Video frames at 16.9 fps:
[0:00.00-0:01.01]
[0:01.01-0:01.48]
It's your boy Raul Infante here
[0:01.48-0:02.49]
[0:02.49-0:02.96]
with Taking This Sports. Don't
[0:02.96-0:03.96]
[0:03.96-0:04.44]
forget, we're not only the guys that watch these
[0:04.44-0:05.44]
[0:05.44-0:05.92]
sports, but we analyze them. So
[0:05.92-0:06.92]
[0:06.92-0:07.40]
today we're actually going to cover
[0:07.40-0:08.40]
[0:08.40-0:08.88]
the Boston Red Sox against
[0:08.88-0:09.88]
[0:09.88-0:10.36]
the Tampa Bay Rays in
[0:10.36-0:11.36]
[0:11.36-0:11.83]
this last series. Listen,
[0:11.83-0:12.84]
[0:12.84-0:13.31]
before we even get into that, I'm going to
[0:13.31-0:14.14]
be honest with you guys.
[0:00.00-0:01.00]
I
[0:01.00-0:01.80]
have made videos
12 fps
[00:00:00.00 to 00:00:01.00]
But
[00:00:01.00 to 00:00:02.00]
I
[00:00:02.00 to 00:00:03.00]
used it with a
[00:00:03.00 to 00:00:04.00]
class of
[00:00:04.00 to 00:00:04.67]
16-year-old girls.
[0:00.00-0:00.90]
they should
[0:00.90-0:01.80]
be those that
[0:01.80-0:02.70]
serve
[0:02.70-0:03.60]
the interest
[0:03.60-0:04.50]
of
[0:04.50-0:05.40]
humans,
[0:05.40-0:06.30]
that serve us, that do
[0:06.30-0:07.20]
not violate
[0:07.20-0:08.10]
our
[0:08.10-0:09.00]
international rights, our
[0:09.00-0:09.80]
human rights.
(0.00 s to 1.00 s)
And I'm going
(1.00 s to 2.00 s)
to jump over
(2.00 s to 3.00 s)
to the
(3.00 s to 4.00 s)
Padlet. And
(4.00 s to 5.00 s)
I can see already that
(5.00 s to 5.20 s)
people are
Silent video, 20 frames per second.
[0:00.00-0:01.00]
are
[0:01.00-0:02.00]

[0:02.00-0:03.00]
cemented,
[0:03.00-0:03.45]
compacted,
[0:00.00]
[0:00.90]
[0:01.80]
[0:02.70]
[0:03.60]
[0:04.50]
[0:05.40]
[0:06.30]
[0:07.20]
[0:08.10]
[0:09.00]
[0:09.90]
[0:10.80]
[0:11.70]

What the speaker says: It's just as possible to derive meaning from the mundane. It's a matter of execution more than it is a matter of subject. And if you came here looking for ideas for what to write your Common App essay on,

:::

- What is expected -
Print the full listing, word for word.

- Task response -
Video frames at 16.9 fps:
[0:00.00-0:01.01]
[0:01.01-0:01.48]
It's your boy Raul Infante here
[0:01.48-0:02.49]
[0:02.49-0:02.96]
with Taking This Sports. Don't
[0:02.96-0:03.96]
[0:03.96-0:04.44]
forget, we're not only the guys that watch these
[0:04.44-0:05.44]
[0:05.44-0:05.92]
sports, but we analyze them. So
[0:05.92-0:06.92]
[0:06.92-0:07.40]
today we're actually going to cover
[0:07.40-0:08.40]
[0:08.40-0:08.88]
the Boston Red Sox against
[0:08.88-0:09.88]
[0:09.88-0:10.36]
the Tampa Bay Rays in
[0:10.36-0:11.36]
[0:11.36-0:11.83]
this last series. Listen,
[0:11.83-0:12.84]
[0:12.84-0:13.31]
before we even get into that, I'm going to
[0:13.31-0:14.14]
be honest with you guys.
[0:00.00-0:01.00]
I
[0:01.00-0:01.80]
have made videos
12 fps
[00:00:00.00 to 00:00:01.00]
But
[00:00:01.00 to 00:00:02.00]
I
[00:00:02.00 to 00:00:03.00]
used it with a
[00:00:03.00 to 00:00:04.00]
class of
[00:00:04.00 to 00:00:04.67]
16-year-old girls.
[0:00.00-0:00.90]
they should
[0:00.90-0:01.80]
be those that
[0:01.80-0:02.70]
serve
[0:02.70-0:03.60]
the interest
[0:03.60-0:04.50]
of
[0:04.50-0:05.40]
humans,
[0:05.40-0:06.30]
that serve us, that do
[0:06.30-0:07.20]
not violate
[0:07.20-0:08.10]
our
[0:08.10-0:09.00]
international rights, our
[0:09.00-0:09.80]
human rights.
(0.00 s to 1.00 s)
And I'm going
(1.00 s to 2.00 s)
to jump over
(2.00 s to 3.00 s)
to the
(3.00 s to 4.00 s)
Padlet. And
(4.00 s to 5.00 s)
I can see already that
(5.00 s to 5.20 s)
people are
Silent video, 20 frames per second.
[0:00.00-0:01.00]
are
[0:01.00-0:02.00]

[0:02.00-0:03.00]
cemented,
[0:03.00-0:03.45]
compacted,
[0:00.00]
[0:00.90]
[0:01.80]
[0:02.70]
[0:03.60]
[0:04.50]
[0:05.40]
[0:06.30]
[0:07.20]
[0:08.10]
[0:09.00]
[0:09.90]
[0:10.80]
[0:11.70]

What the speaker says: It's just as possible to derive meaning from the mundane. It's a matter of execution more than it is a matter of subject. And if you came here looking for ideas for what to write your Common App essay on,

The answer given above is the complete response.